Pictures aside, repeat all the entries below exactly as they appear.
━━ ENTRIES SHOWN ━━
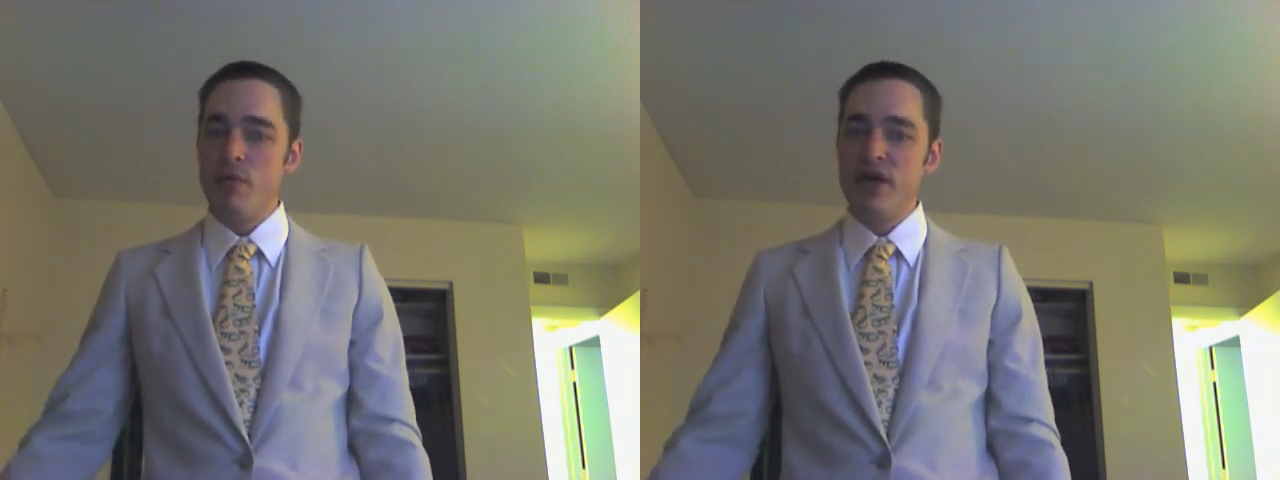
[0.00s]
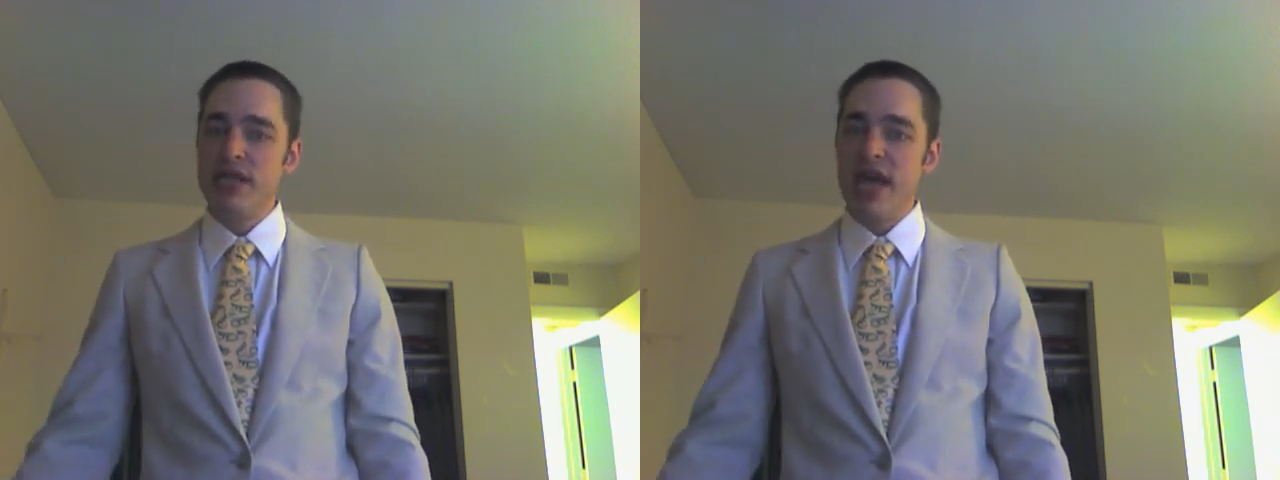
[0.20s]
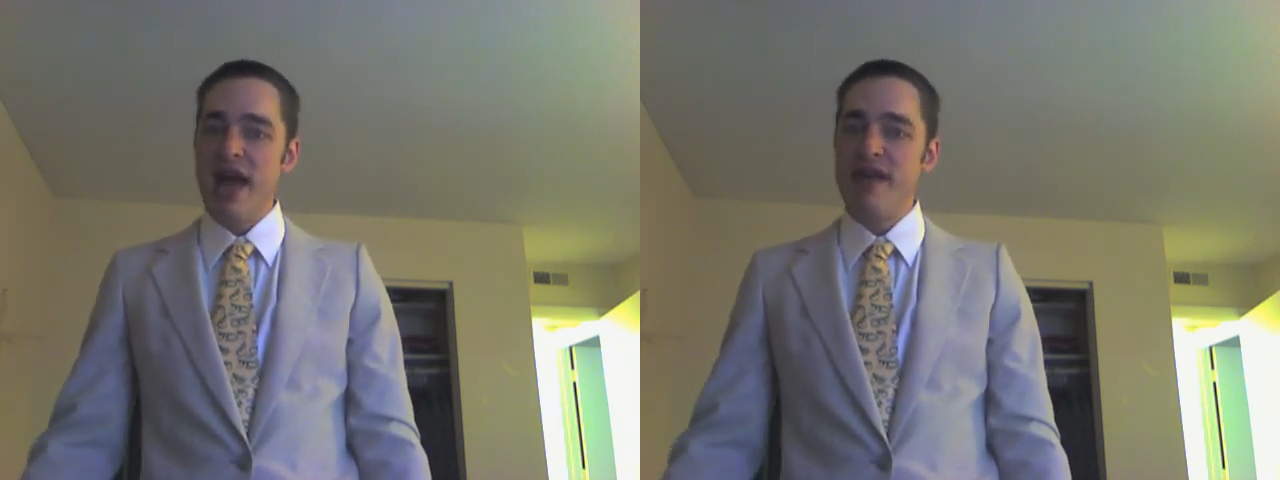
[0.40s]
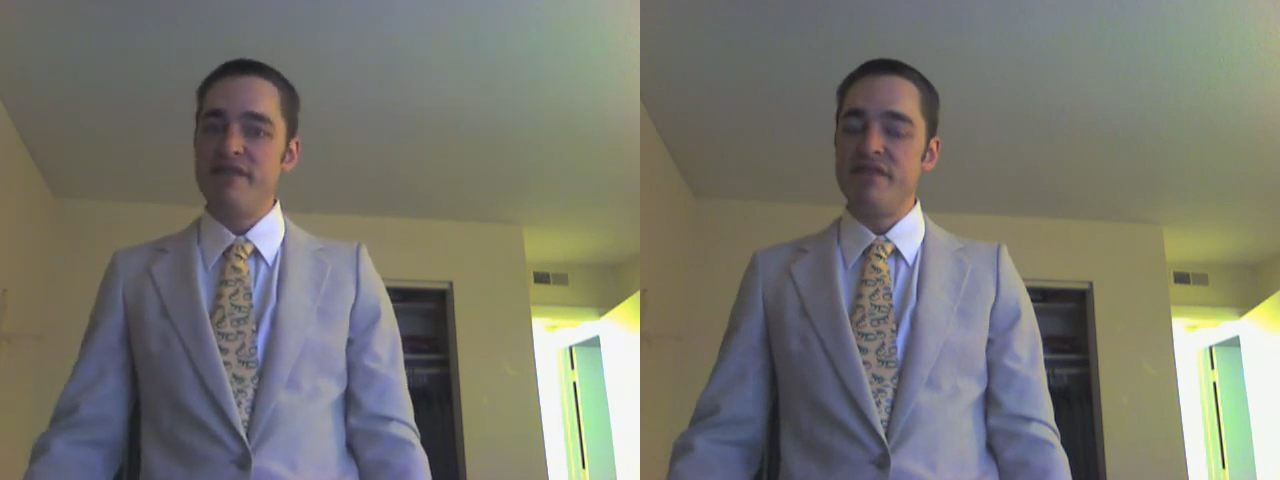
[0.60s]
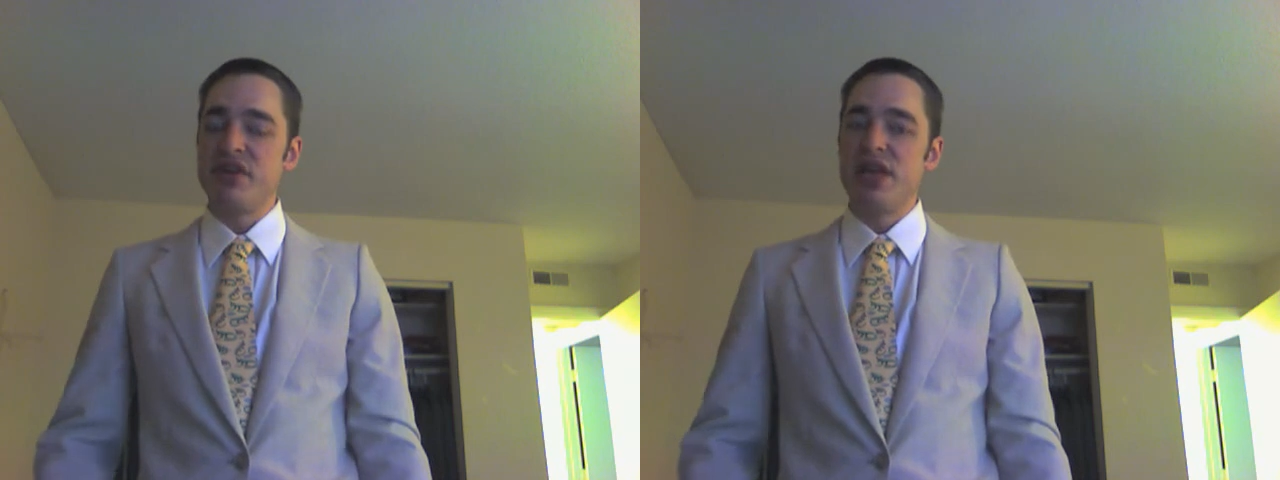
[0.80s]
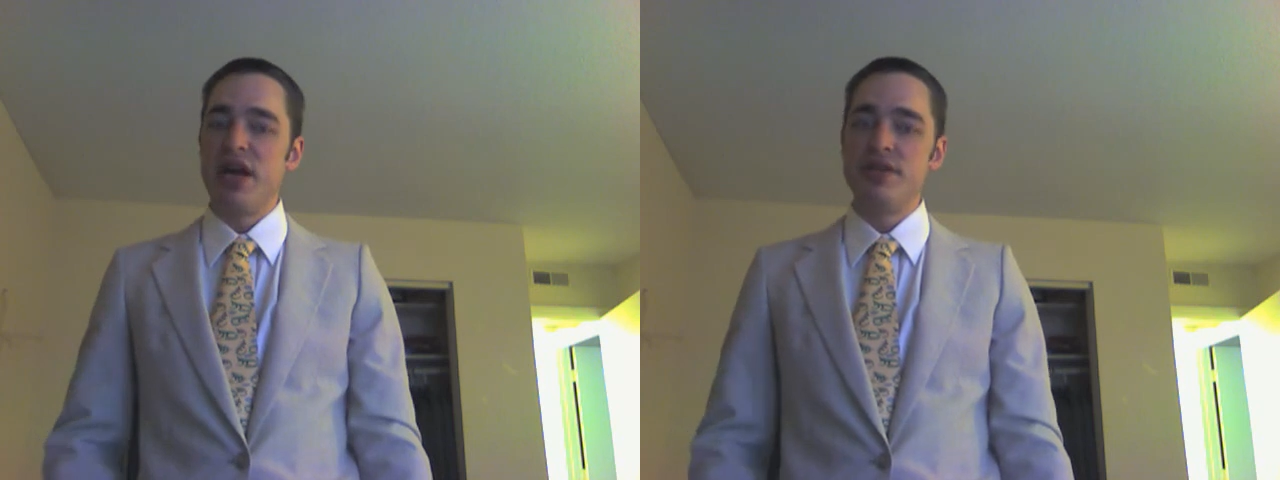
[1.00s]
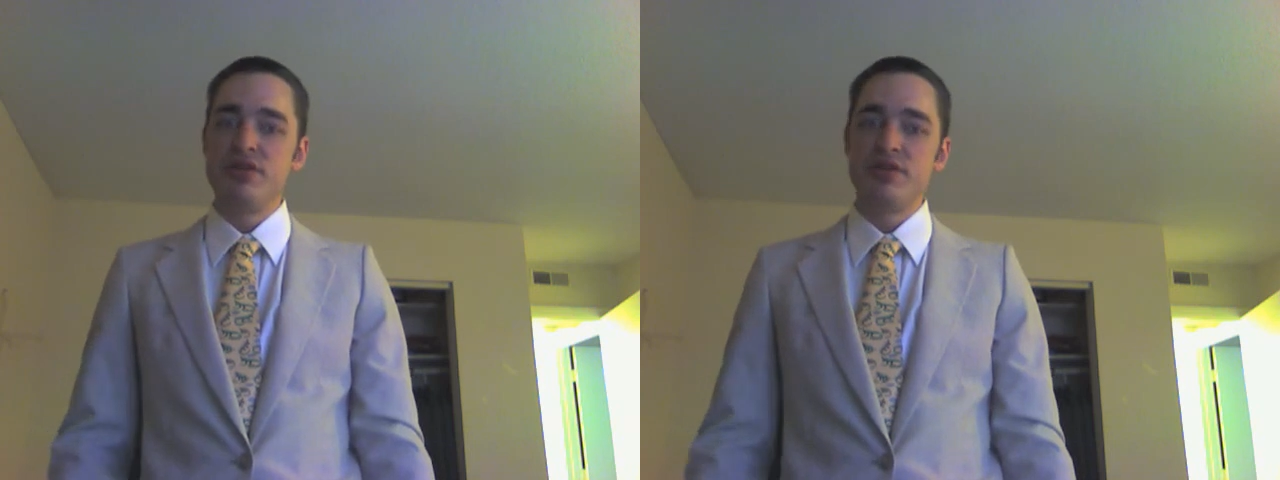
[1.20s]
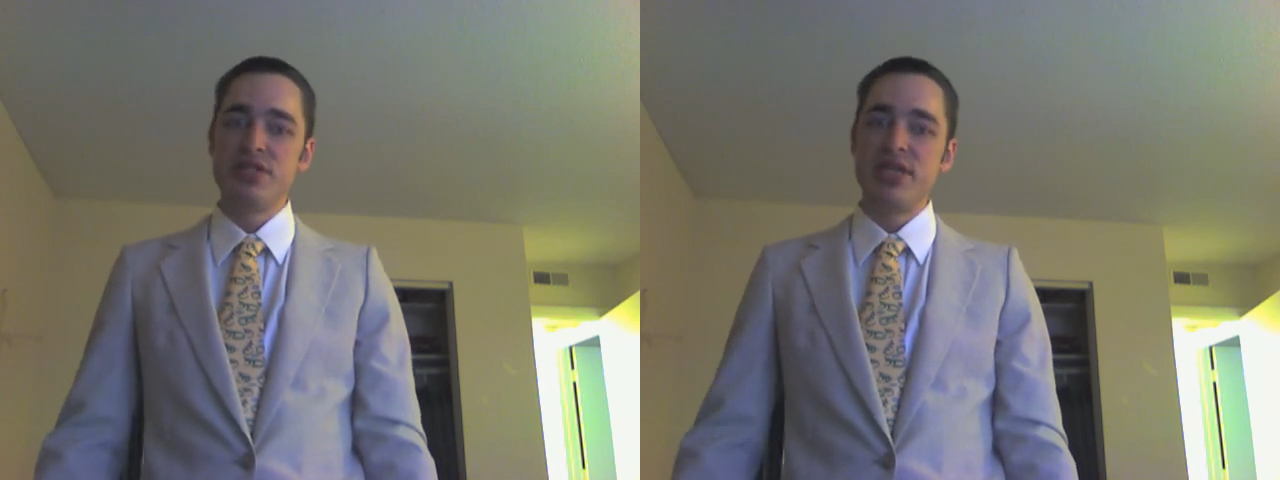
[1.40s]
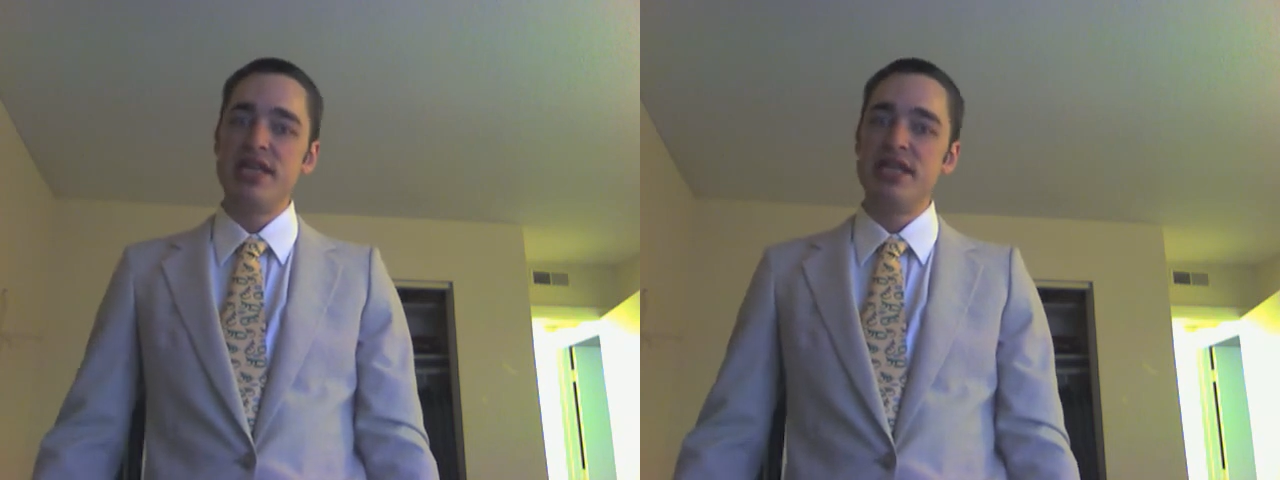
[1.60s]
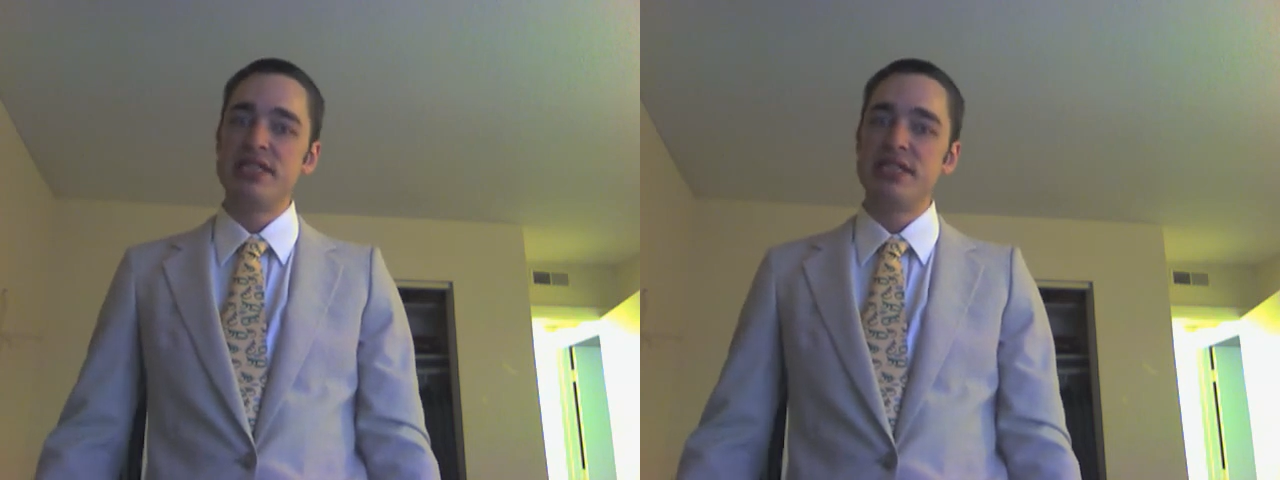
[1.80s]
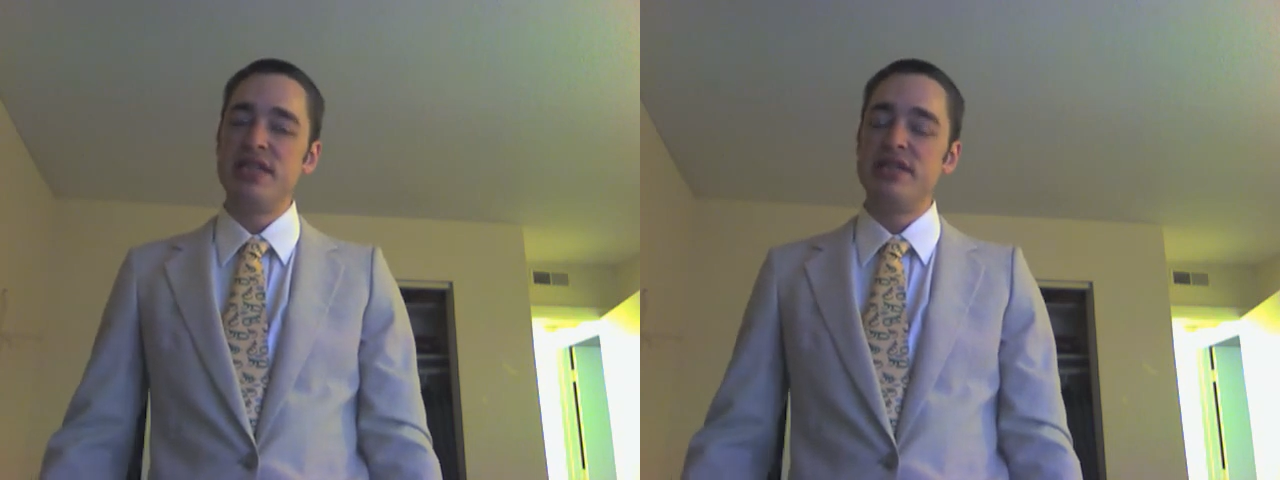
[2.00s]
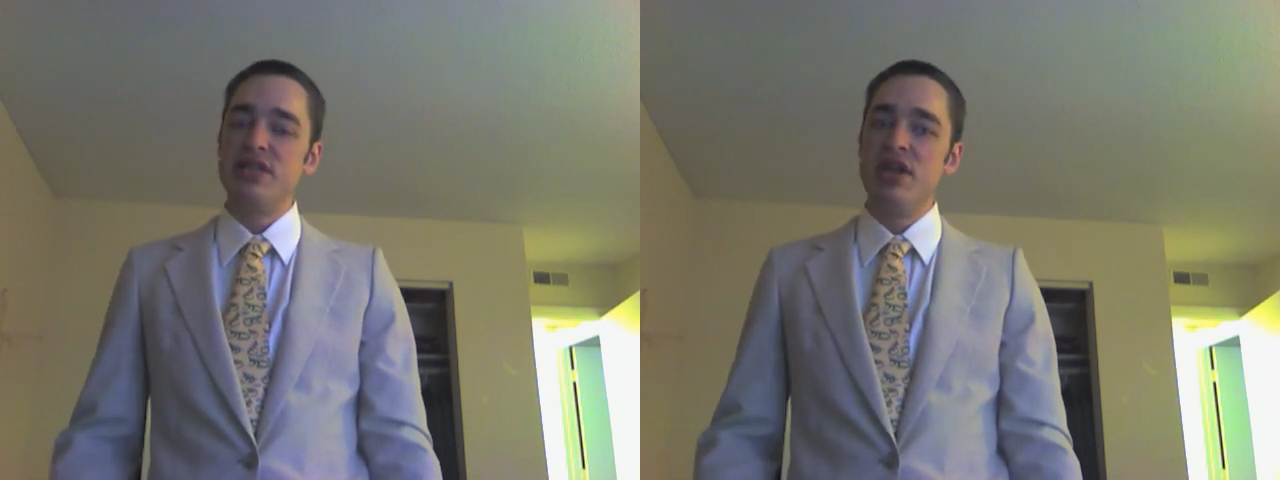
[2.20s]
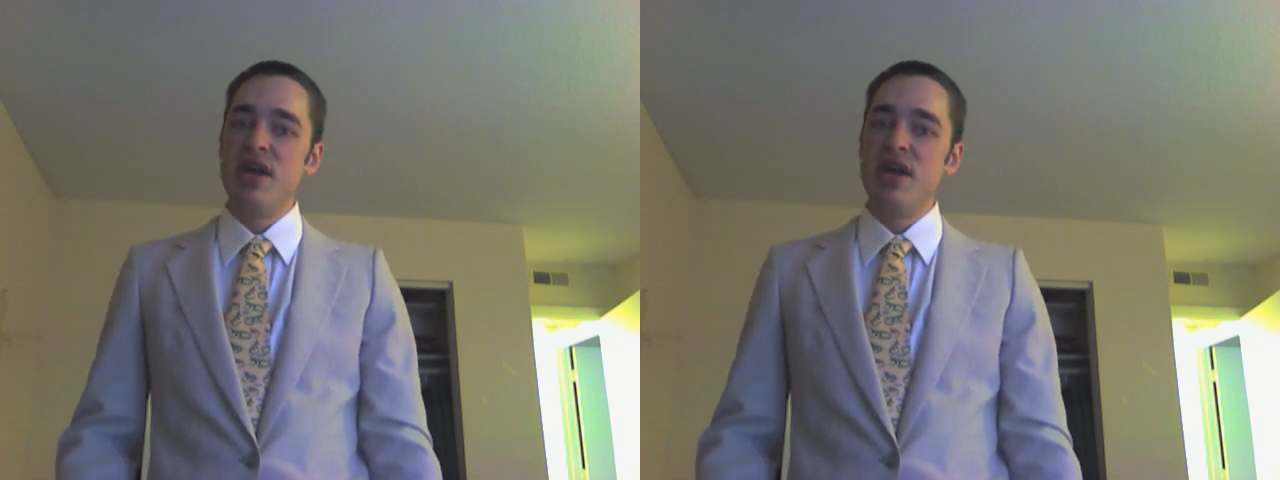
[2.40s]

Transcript: want to have a very understated scent that,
━━━
▸ WRITTEN RESPONSE
[0.00s]
[0.20s]
[0.40s]
[0.60s]
[0.80s]
[1.00s]
[1.20s]
[1.40s]
[1.60s]
[1.80s]
[2.00s]
[2.20s]
[2.40s]

Transcript: want to have a very understated scent that,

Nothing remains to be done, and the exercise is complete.